Sözlük deyip geçmeyelim, içindeki binlerce sözcüğün, etimolojik kökeni (Farsça, Arapça, Osmanlıca, Fransızca v.b.. ) fonetik, mecaz kullanım biçimleri, eril dişil yönleri ( Artikel), önekleri, sonekleri, doğru yazım kuralları açısından hayli uzun kafa patlatmayı gerektiren çok önemli bir çalışma ve emek ürünüdür.
Bir dili iyi konuşabilmek, sözcük dağarcının genişliği, çok okumayı gerekli kılar. Pratikte yaşamak ise dili öğrenmeyi pekiştirir perçinler. Okuduğunu anlama yeteneğini geliştirmek, sözlük çalışması gerektirir. Bir sözcüğün yabancı bir dildeki ya da yabancı bir sözcüğün dilimizdeki karşılığını öğrenmek için başvurulacak en temel kaynak, iyi hazırlanmış bir sözlüktür.

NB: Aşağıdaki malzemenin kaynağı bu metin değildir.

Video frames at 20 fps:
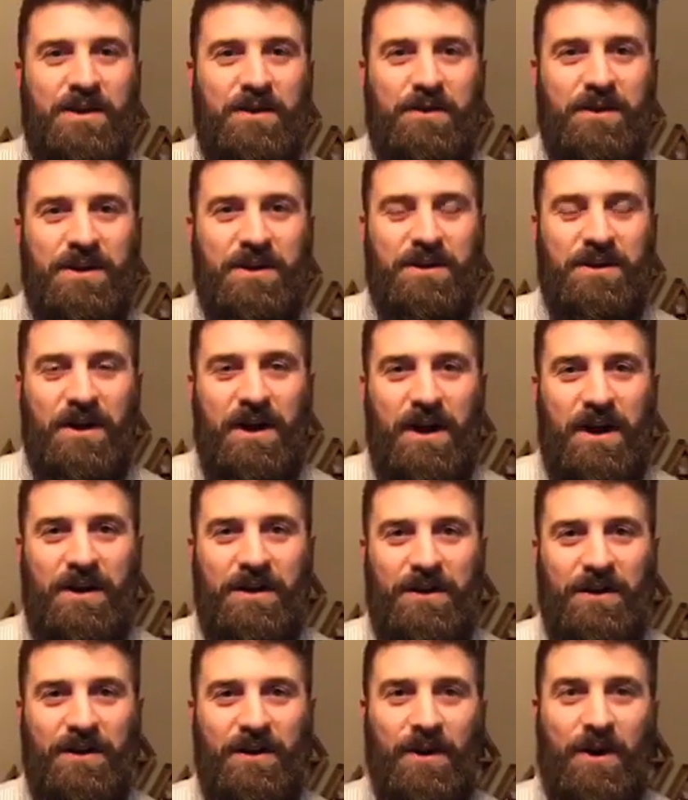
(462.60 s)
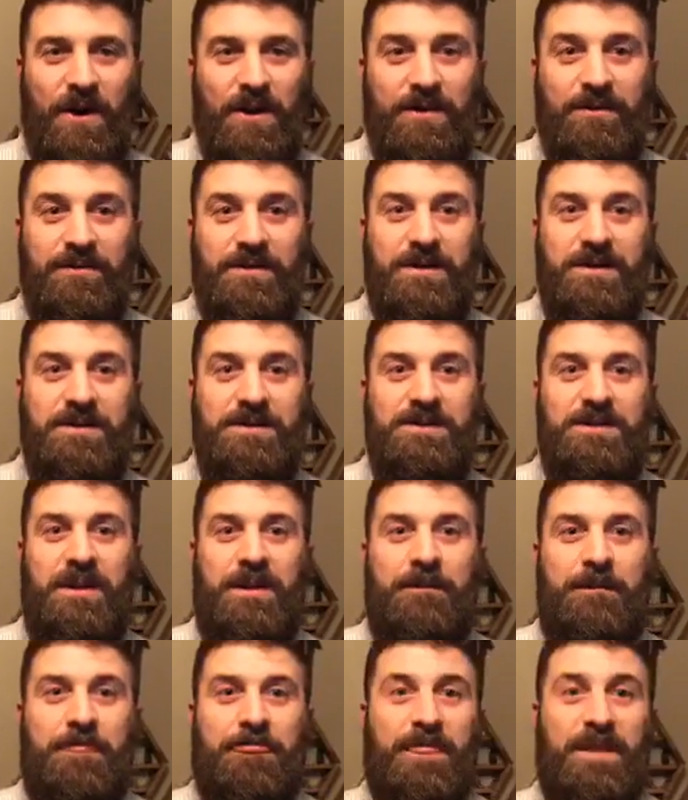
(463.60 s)
can conquer all of these
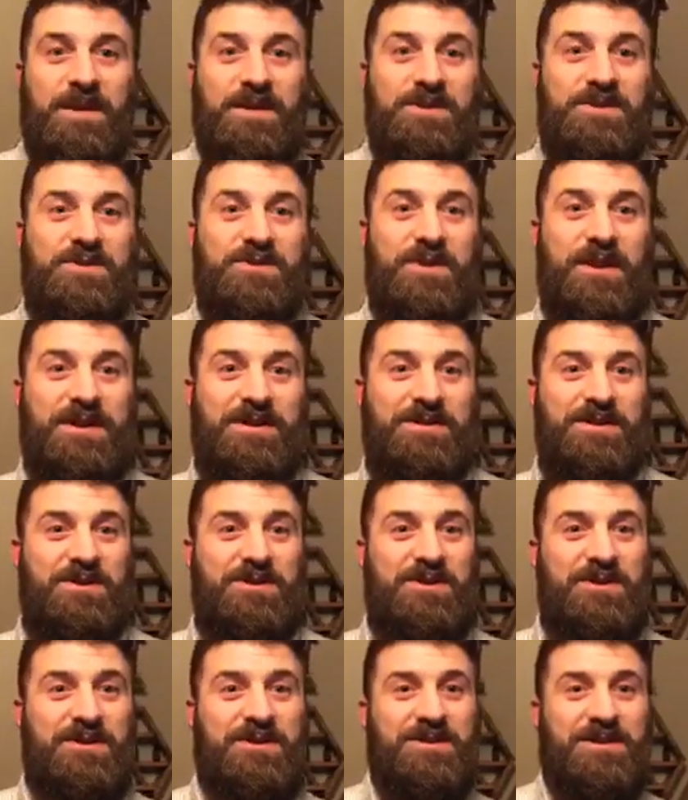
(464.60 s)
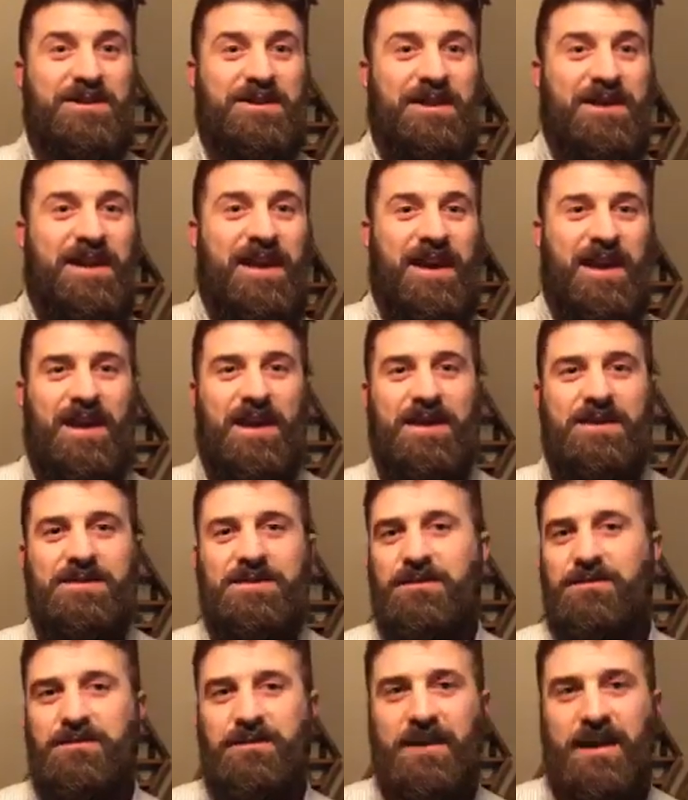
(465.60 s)
transitions and the chaos
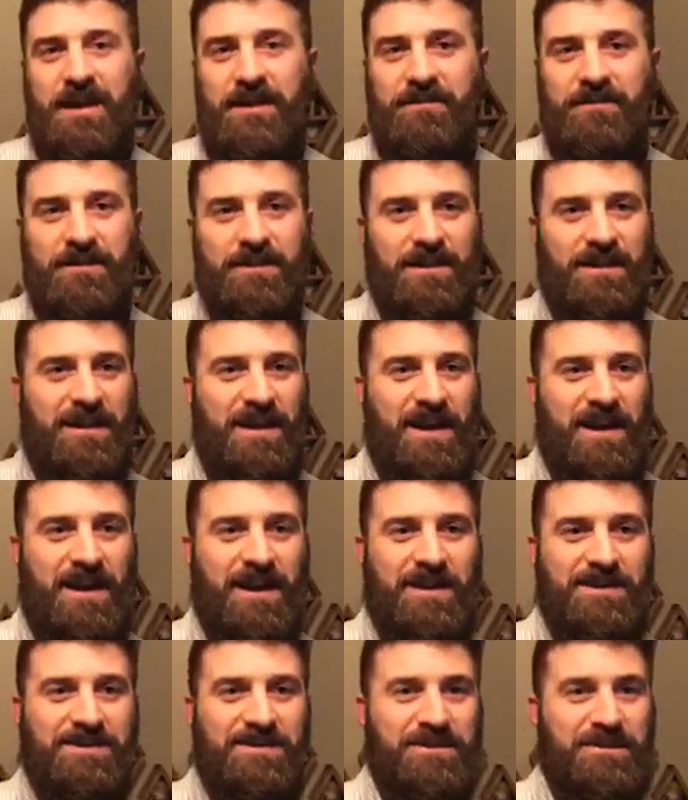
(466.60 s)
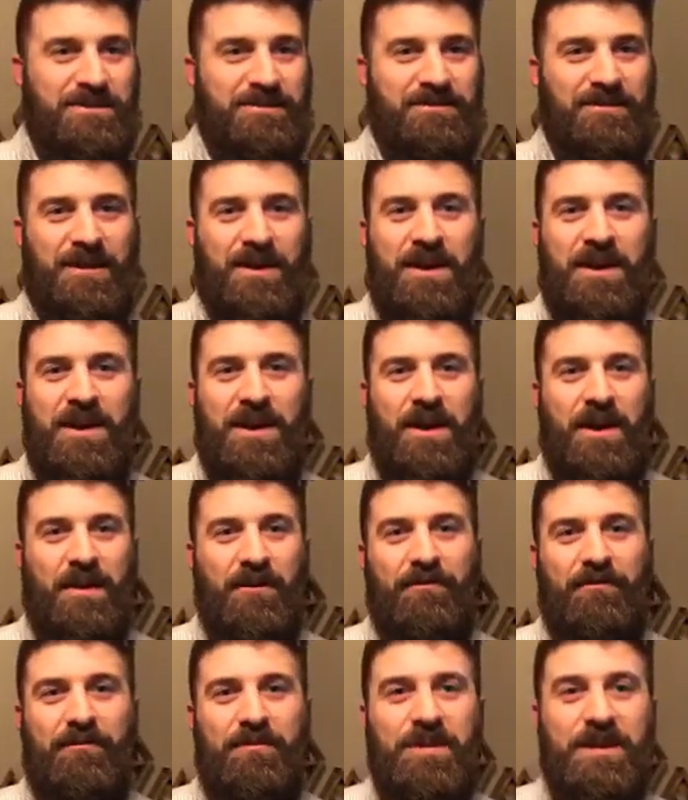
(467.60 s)
of life and the chaos of
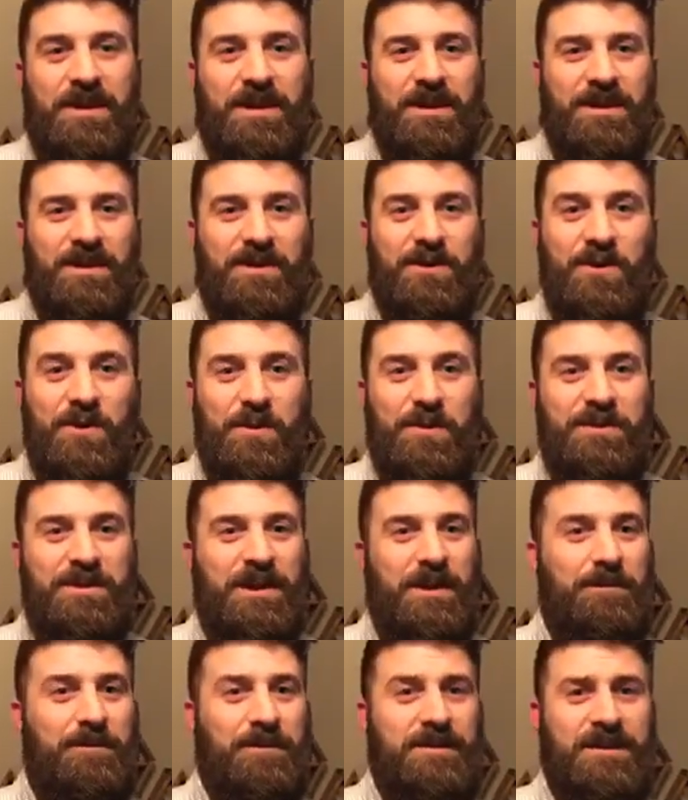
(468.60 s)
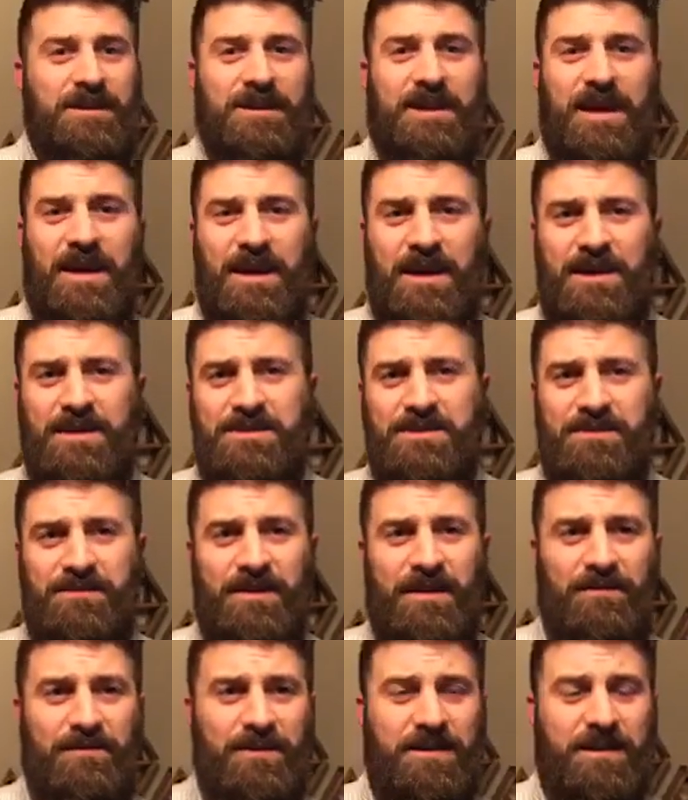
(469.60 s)
being cooped up and the chaos of
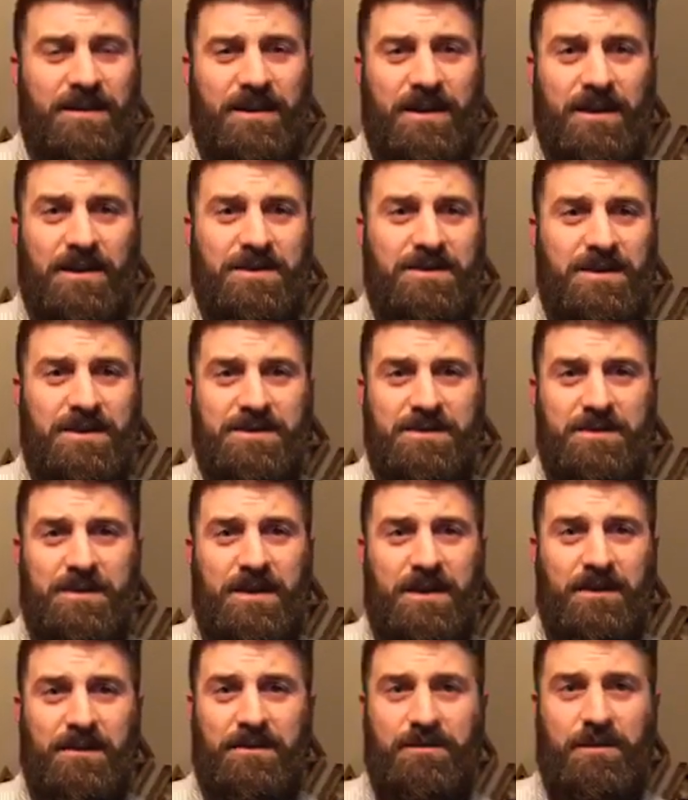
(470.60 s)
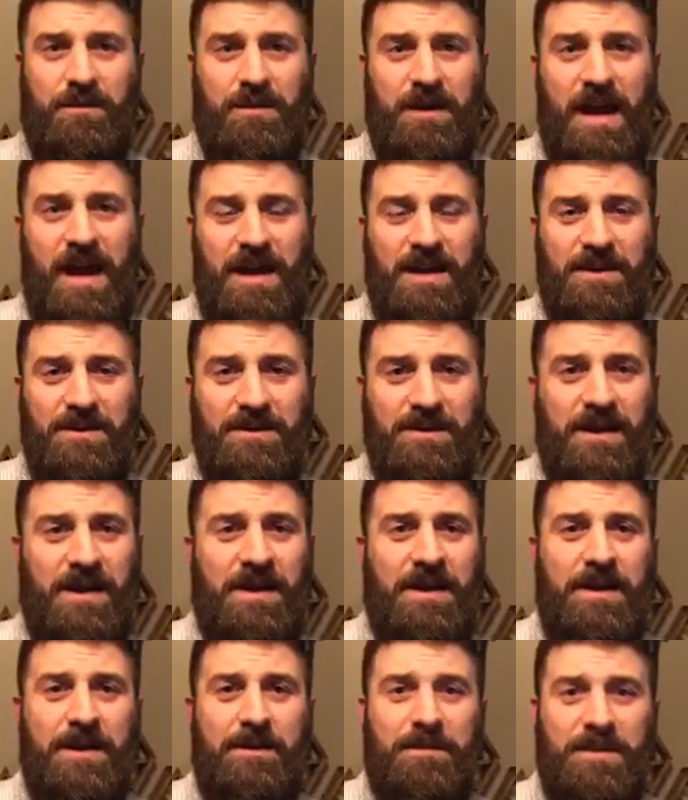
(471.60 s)
everything else that's being thrown at you,
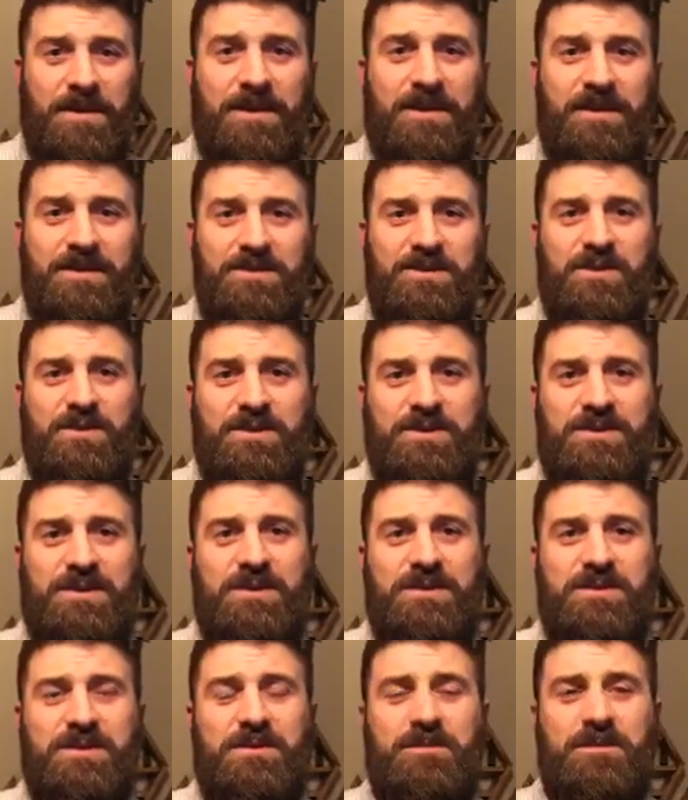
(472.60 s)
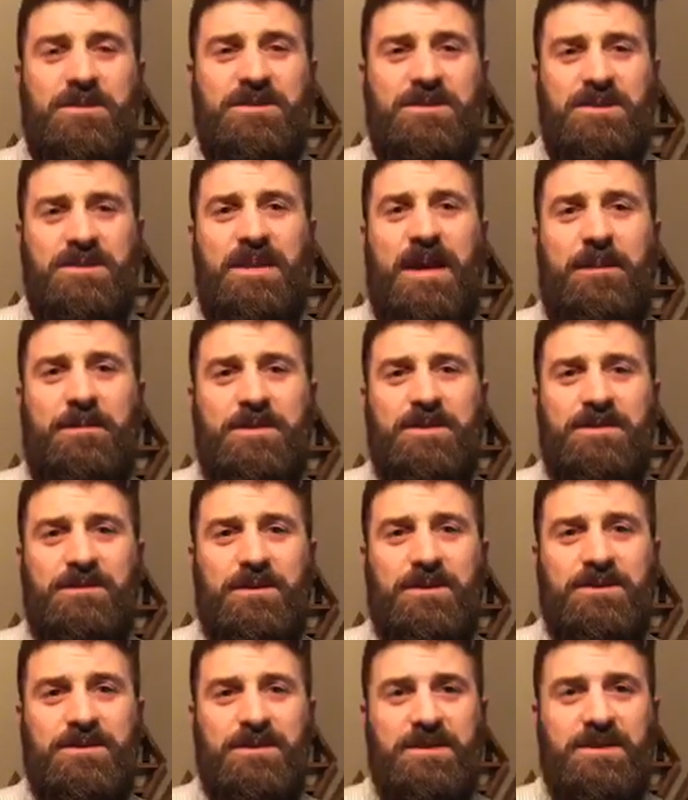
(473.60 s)
because your system is
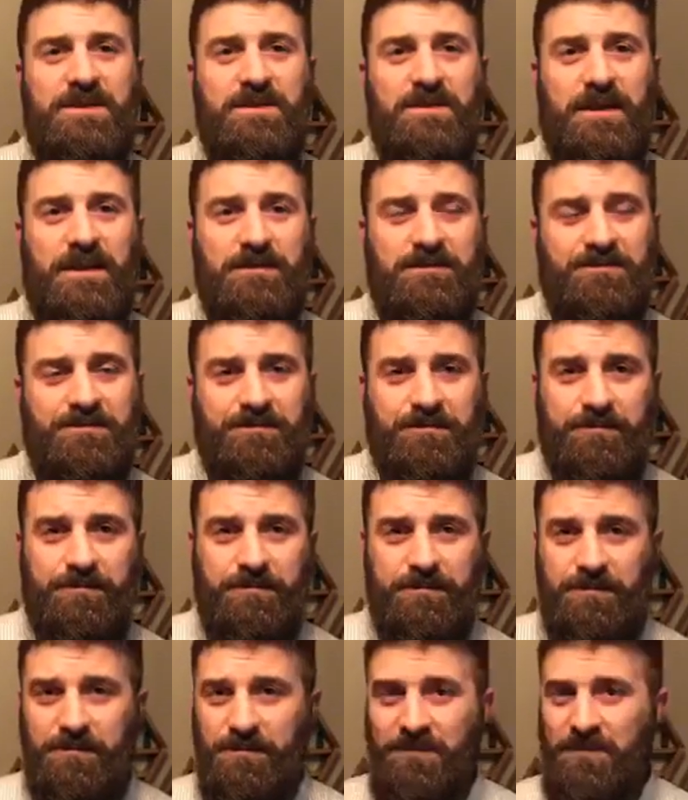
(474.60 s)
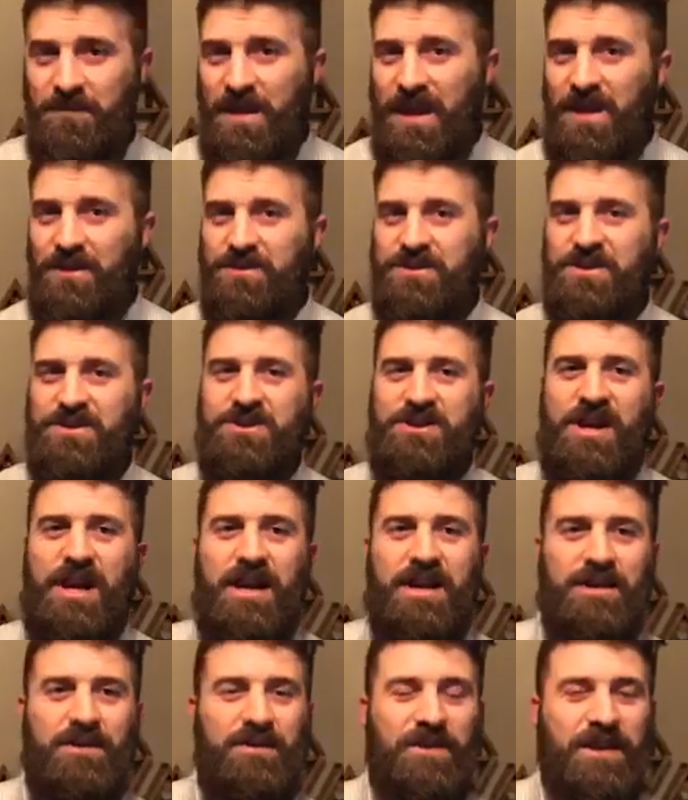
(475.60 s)
adaptable to do it. I was just
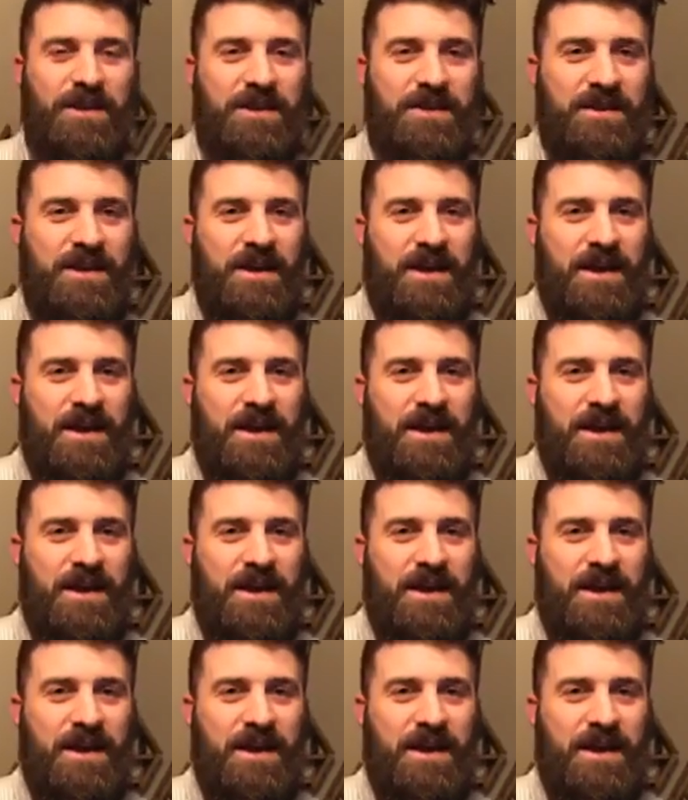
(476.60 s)
chatting with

İşte bu sabah dünyaya gözlerimı Theo Nagels ile açtım. İnsan doğasının bir özelliği, "İyiliği unutmaması, kemliği ise yutmamasıdır." Özünde insan sevgisi, öğrenme aşkı, bilim aşkı olan, yaşama ve yaşatma sevinci olan her insan benim için çok değerli insandır.
Nereden nasıl oldu da bu kişiyi anımsamakla açtım gözlerimi bu sabah? Bu sorumun tam yanıtını tüm boyutuyla bilemiyorum ve kesin bir yanıtı yok benim için.
Dün çok sevdiğim çok değerli bir değerli rehber ağabeyim, yüksek Orman Mühendisi sayın Süleyman Dingil’i son yolculuğuna uğurladık. Ardında güzel anılar, kitaplar, eserler, dostluklar bırakarak, bir anda bir kâlp krizi ile bir çınar gibi devrilip gitti, 85. yaşını doldururup doğum gününe yirmi gün kala...
O da bana yazdığı eserlerini armağan etti, hiç birisi için benden bir kuruş para talebi olmadı, ben ödemek istedim ise de, o almadı.Belki o yüzdendir bana sözlük armağan edib Theo Nagels’i anımsayıp uyanmam bu sabah?!
Daha nice Alman tur müşterilerim, güzel dostlarım, sevgililerim oldu. Her biri ile ayrı ayrı unutulmaz güzellikte anılarım var.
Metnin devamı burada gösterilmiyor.